*** Opening GIVEN RECORDS ***
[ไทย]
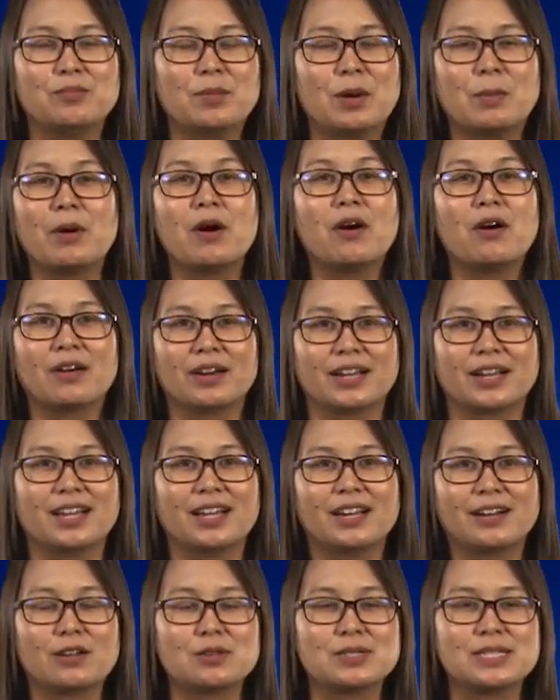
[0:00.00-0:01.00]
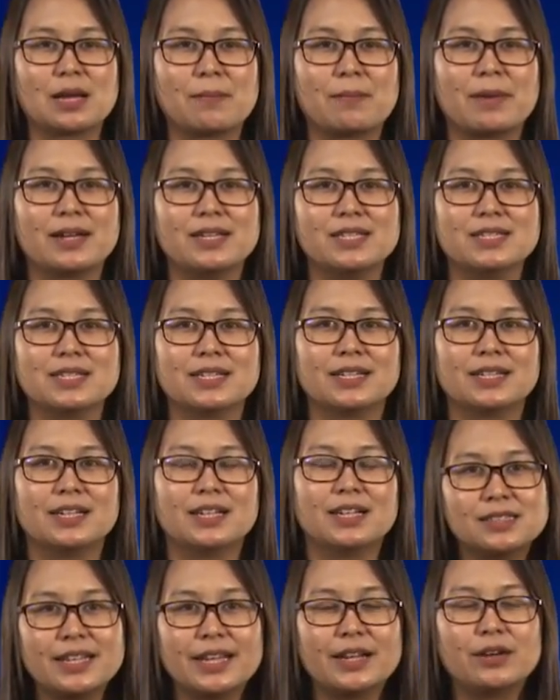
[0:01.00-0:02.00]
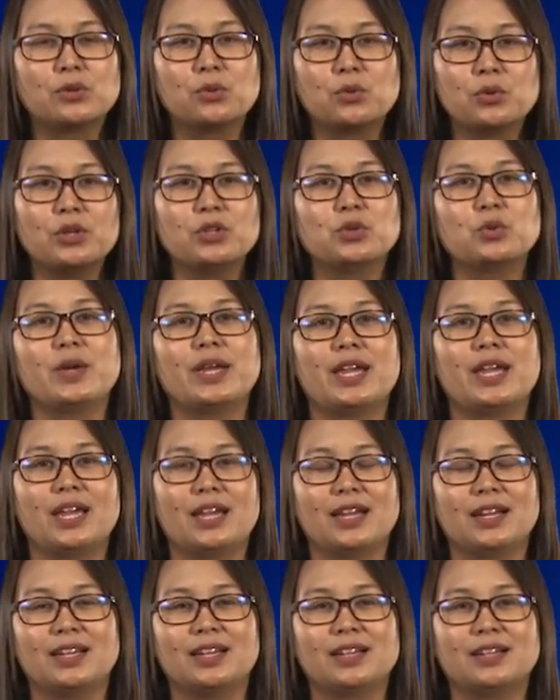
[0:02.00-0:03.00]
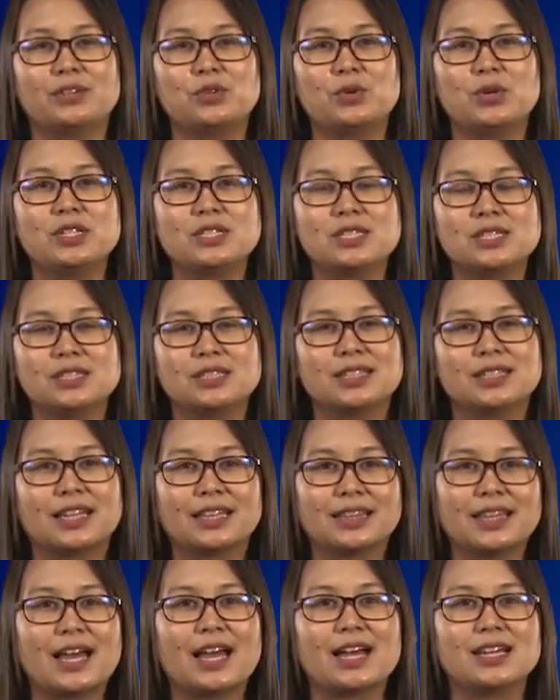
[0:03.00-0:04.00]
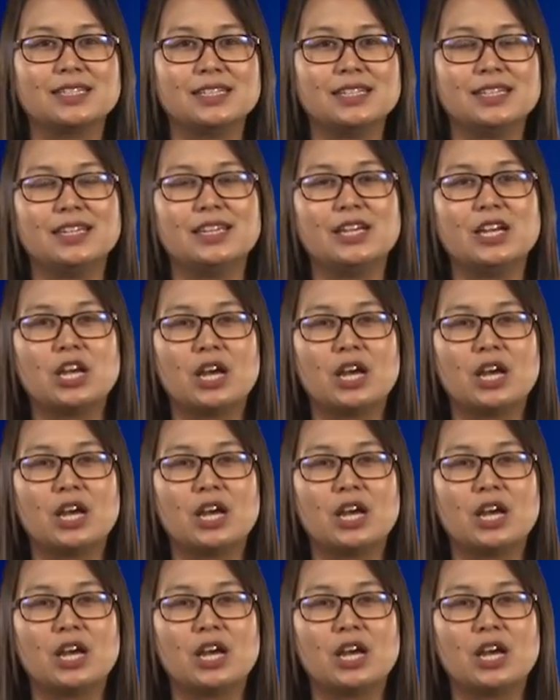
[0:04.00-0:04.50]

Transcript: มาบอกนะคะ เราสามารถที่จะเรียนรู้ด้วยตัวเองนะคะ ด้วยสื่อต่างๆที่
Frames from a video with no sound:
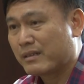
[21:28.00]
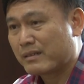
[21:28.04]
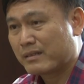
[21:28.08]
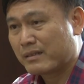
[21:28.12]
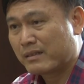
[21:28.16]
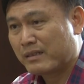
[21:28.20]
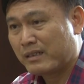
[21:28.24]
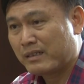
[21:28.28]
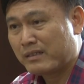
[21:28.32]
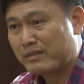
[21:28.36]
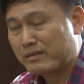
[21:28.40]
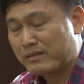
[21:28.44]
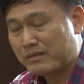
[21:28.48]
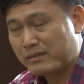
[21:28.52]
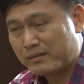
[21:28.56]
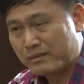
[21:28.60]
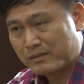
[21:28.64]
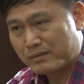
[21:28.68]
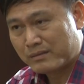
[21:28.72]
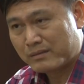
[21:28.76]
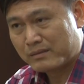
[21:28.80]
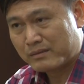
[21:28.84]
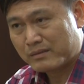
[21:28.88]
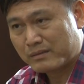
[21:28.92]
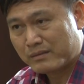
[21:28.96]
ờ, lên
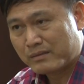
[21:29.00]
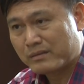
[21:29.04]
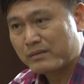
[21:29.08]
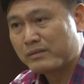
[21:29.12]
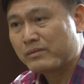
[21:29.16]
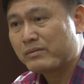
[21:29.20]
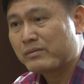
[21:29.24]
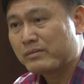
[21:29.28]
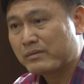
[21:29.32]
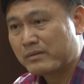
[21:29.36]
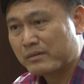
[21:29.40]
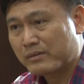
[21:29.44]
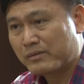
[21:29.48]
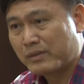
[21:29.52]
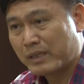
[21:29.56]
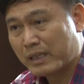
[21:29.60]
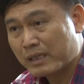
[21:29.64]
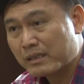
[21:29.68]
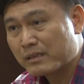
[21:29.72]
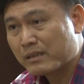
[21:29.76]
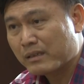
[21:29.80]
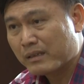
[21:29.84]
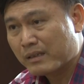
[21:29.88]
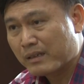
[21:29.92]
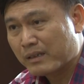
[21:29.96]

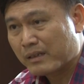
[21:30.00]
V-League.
*** Closing GIVEN RECORDS ***
* [ABOUT THIS TASK] Could you print all the entries exactly as they stand, with the pictures left out?

* [ANSWER SPACE]
[ไทย]
[0:00.00-0:01.00]
[0:01.00-0:02.00]
[0:02.00-0:03.00]
[0:03.00-0:04.00]
[0:04.00-0:04.50]

Transcript: มาบอกนะคะ เราสามารถที่จะเรียนรู้ด้วยตัวเองนะคะ ด้วยสื่อต่างๆที่
Frames from a video with no sound:
[21:28.00]
[21:28.04]
[21:28.08]
[21:28.12]
[21:28.16]
[21:28.20]
[21:28.24]
[21:28.28]
[21:28.32]
[21:28.36]
[21:28.40]
[21:28.44]
[21:28.48]
[21:28.52]
[21:28.56]
[21:28.60]
[21:28.64]
[21:28.68]
[21:28.72]
[21:28.76]
[21:28.80]
[21:28.84]
[21:28.88]
[21:28.92]
[21:28.96]
ờ, lên
[21:29.00]
[21:29.04]
[21:29.08]
[21:29.12]
[21:29.16]
[21:29.20]
[21:29.24]
[21:29.28]
[21:29.32]
[21:29.36]
[21:29.40]
[21:29.44]
[21:29.48]
[21:29.52]
[21:29.56]
[21:29.60]
[21:29.64]
[21:29.68]
[21:29.72]
[21:29.76]
[21:29.80]
[21:29.84]
[21:29.88]
[21:29.92]
[21:29.96]

[21:30.00]
V-League.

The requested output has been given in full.